Thursday, March 17, 2011

medieval / renaissance art

In medieval times, the arts were predominantly in the service of religion, as they have been in human societies from the beginning. They were not regarded "aesthetically" as something meaningful and significant in and of themselves, but instead valued only insofar as they revealed the divine. Renaissance artists gradually replaced eschatological with anthropocentric concerns, but during the transition from a God-centered to a man-centered art their works portrayed either a familiar ideal/divine realm or the actual world in which they lived. The artists' "art" consisted of accurately representing that subject matter using craftsmanlike standards of beauty, harmony, and excellence.

- Ellen Dissanayake

1 comment:

  1. This is an unsympathetic oversimplification.
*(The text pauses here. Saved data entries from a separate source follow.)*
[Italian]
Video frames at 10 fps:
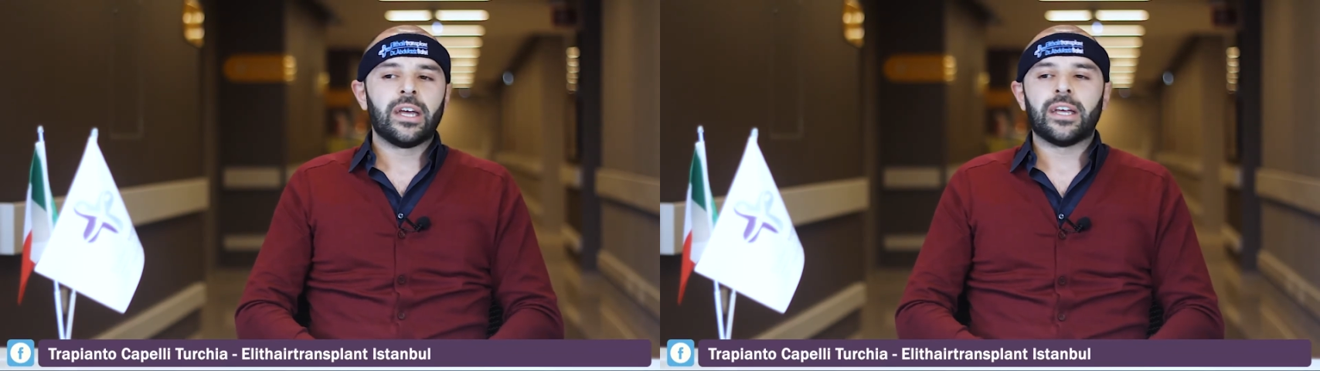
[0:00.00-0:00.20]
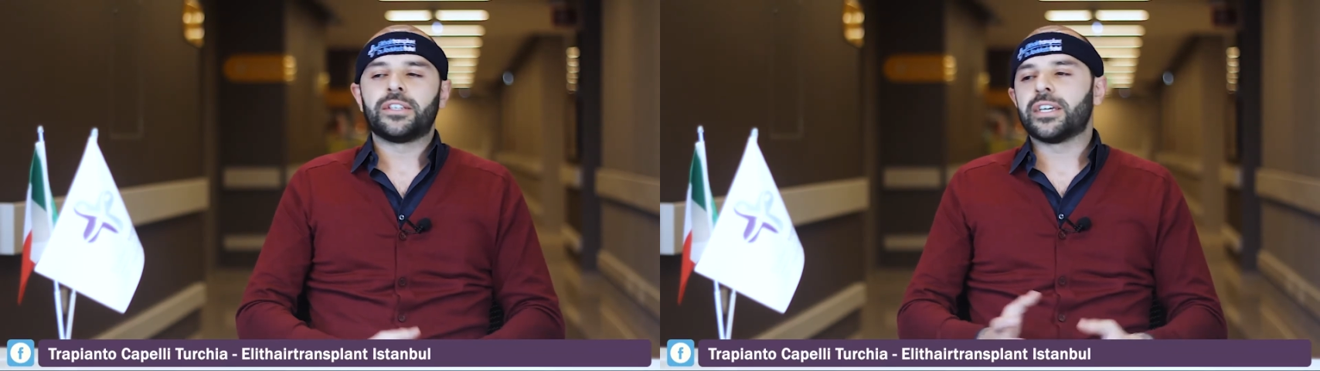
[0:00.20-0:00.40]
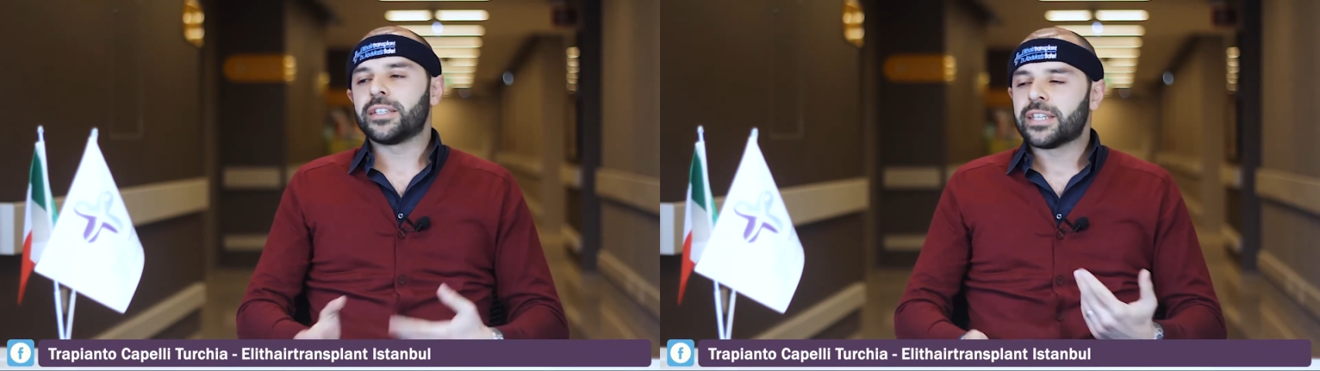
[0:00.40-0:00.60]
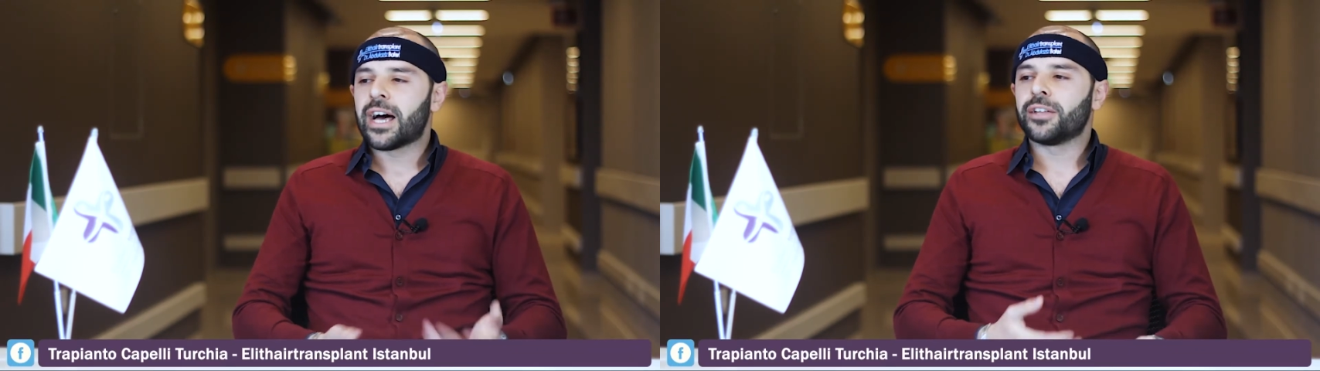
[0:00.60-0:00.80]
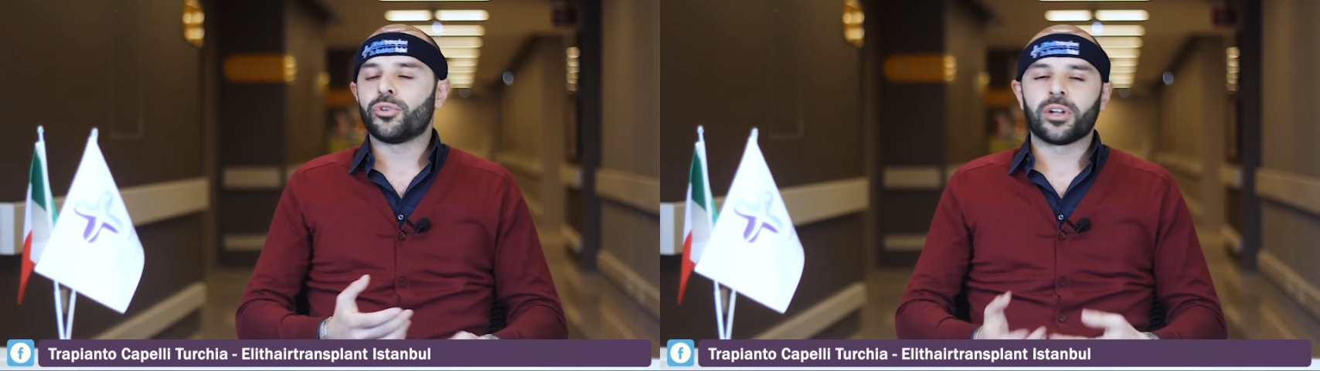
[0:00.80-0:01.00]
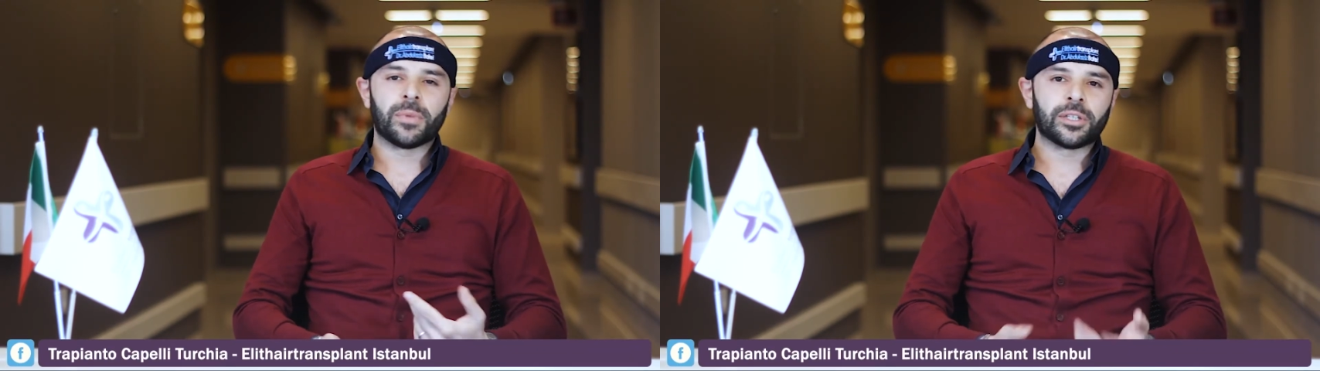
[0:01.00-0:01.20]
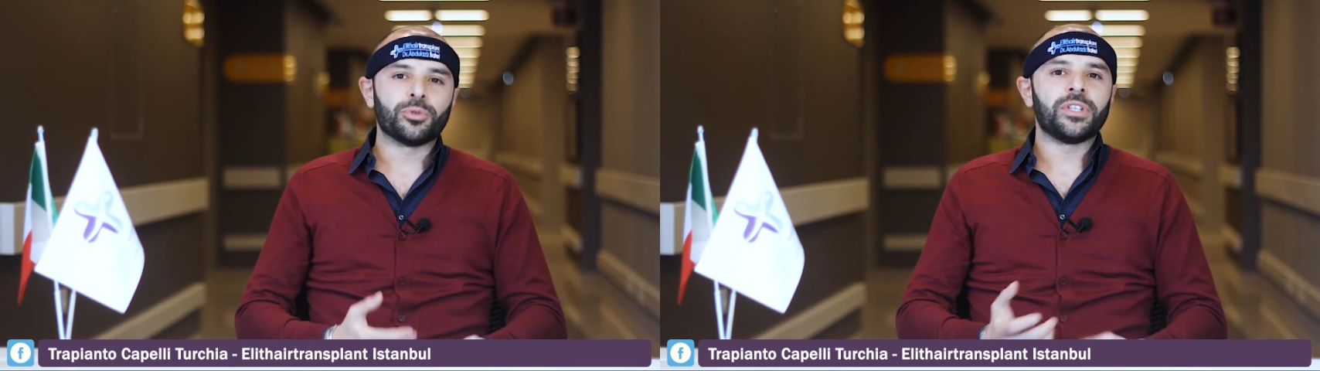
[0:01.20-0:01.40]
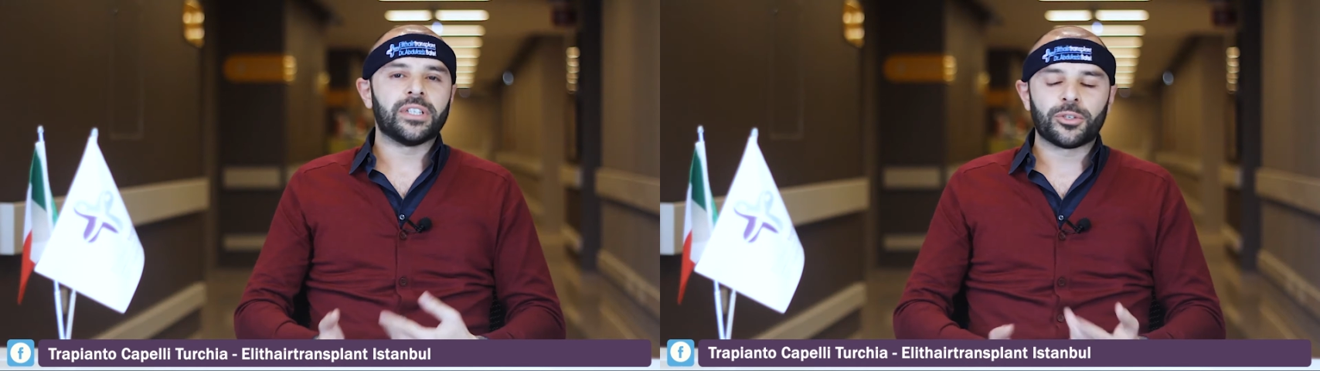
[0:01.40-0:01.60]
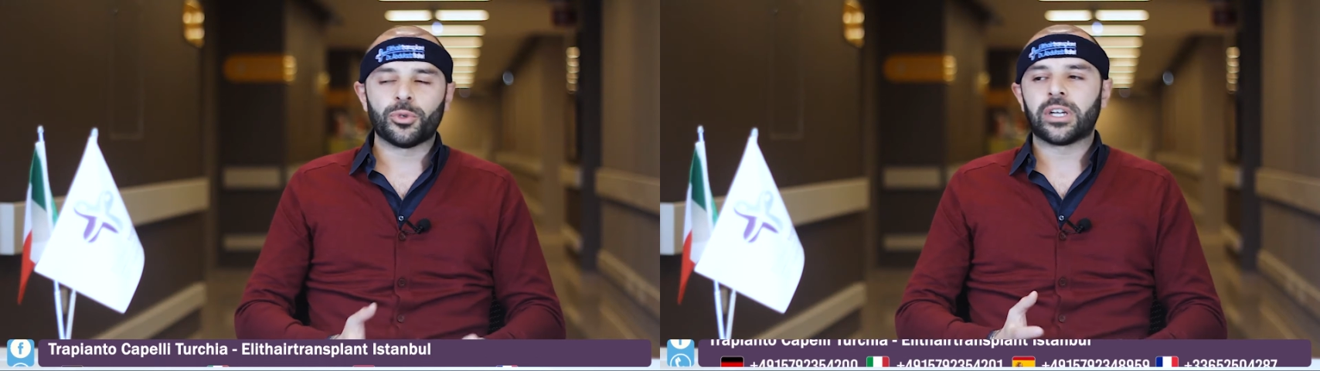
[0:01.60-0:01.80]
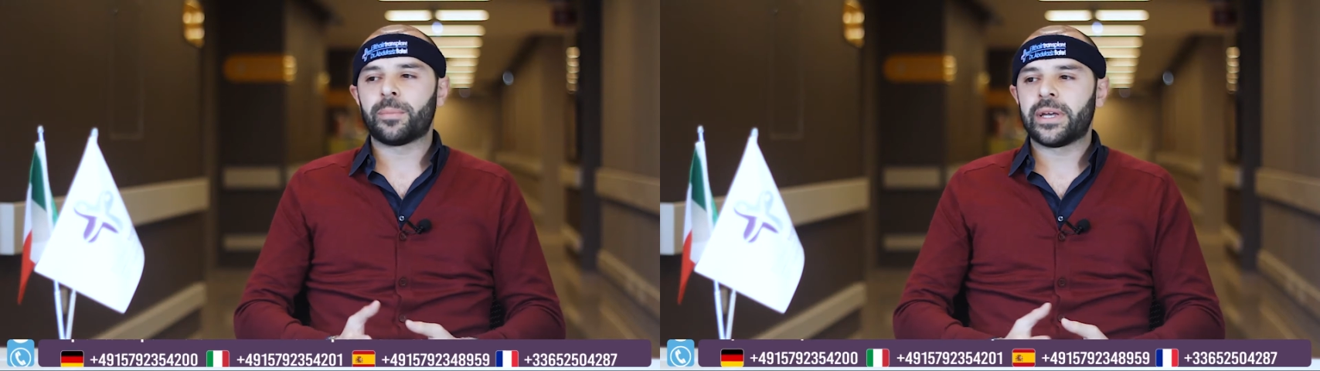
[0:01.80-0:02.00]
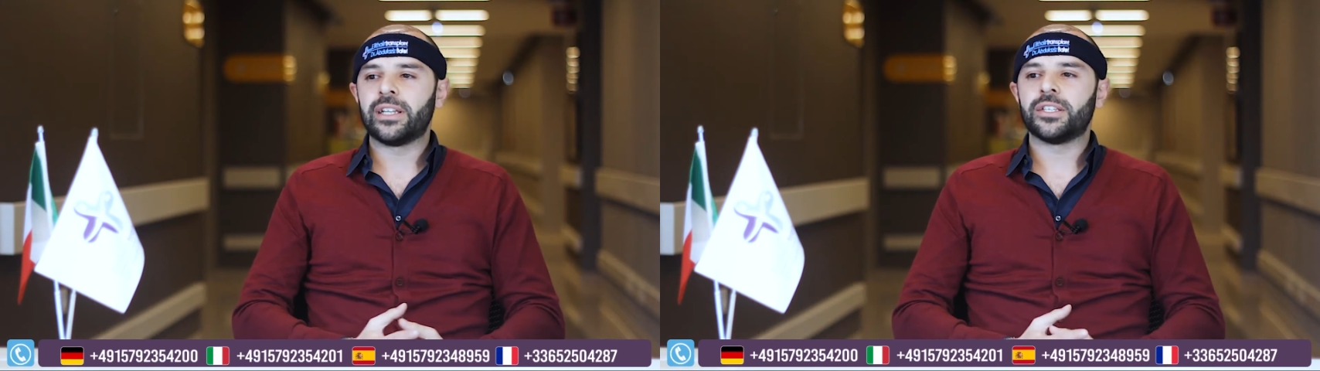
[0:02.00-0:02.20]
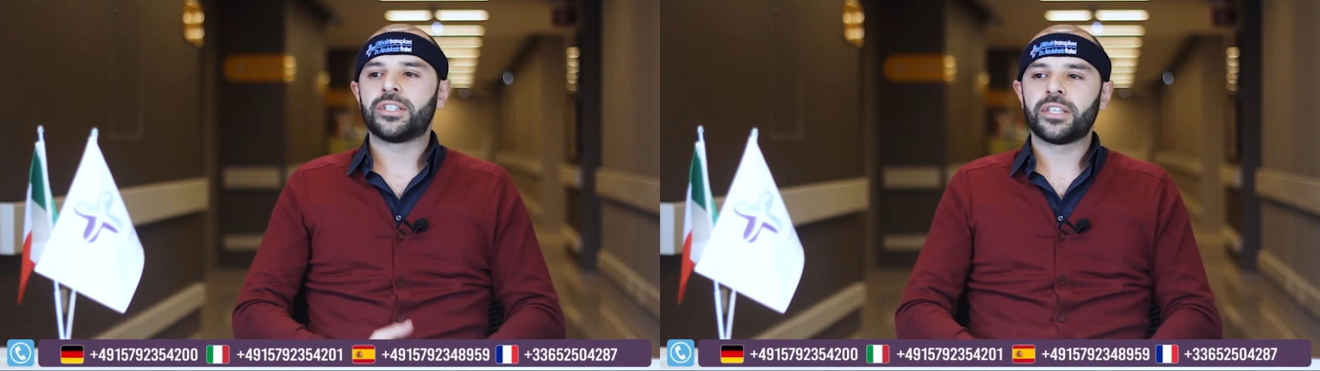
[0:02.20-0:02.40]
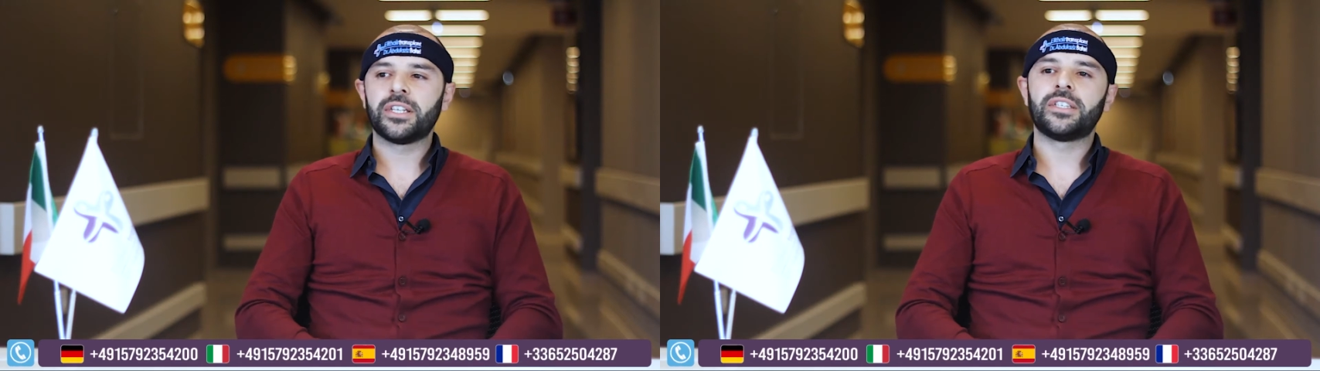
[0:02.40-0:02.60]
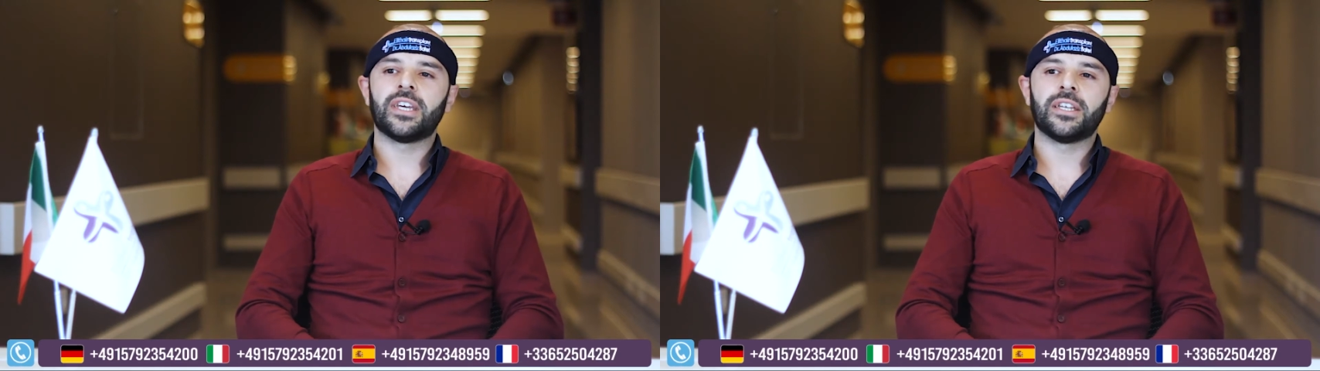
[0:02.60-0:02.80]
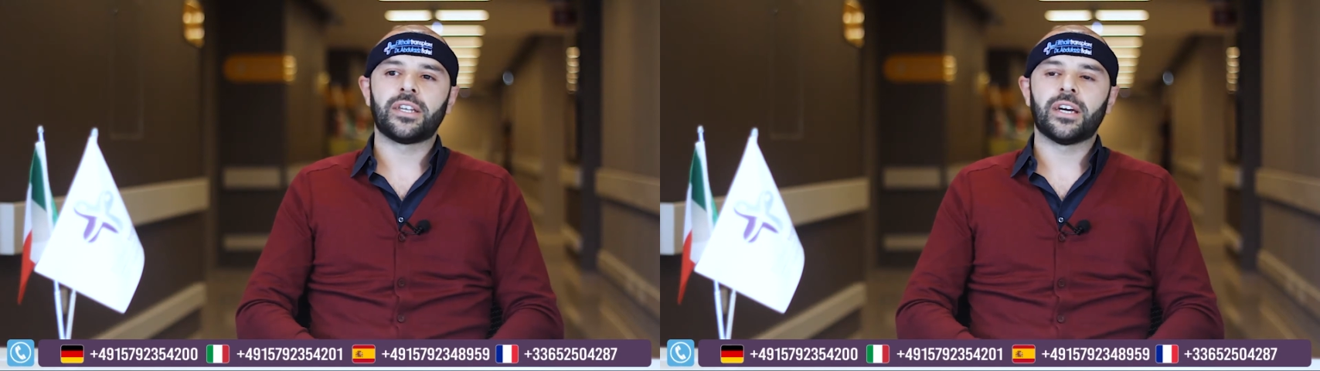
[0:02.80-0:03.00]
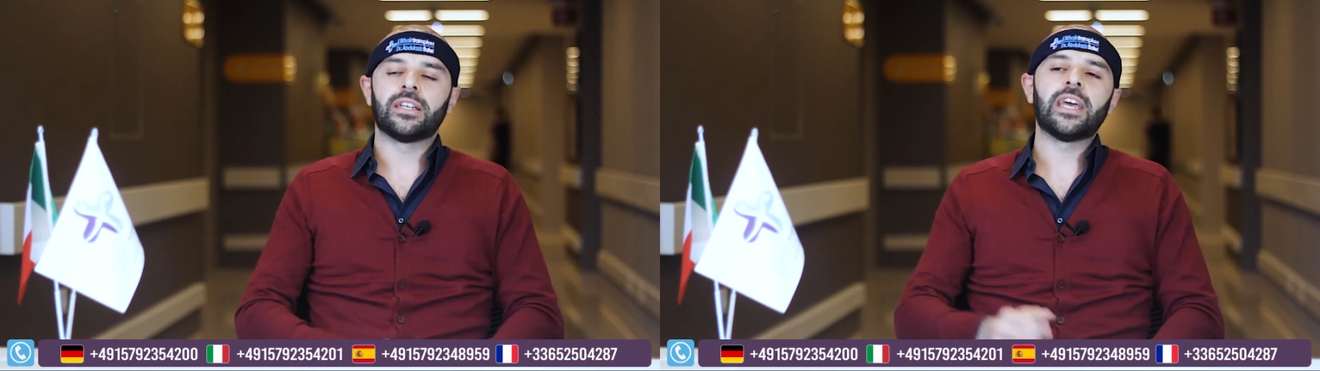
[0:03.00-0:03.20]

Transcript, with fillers: e scherzando la battutina sui capelli eccetera eccetera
The medieval artist wanted to accurately represent the subject, but they didn't consider the material form of the subject to accurately represent the subject. The Renaissance artist, thinking more materialistically, began to think in terms of /structure/: complex, functional systems of many parts. This eventually led to composition in painting, though really not until after the Renaissance (during which "composition" was dominated by Pythagorean numerical mysticism, which did nothing to help with artistic value). More importantly, it led to art more as we think of it today, an investigation of complex systems, rather than a flat medieval presentation of an imaginary eternal essence.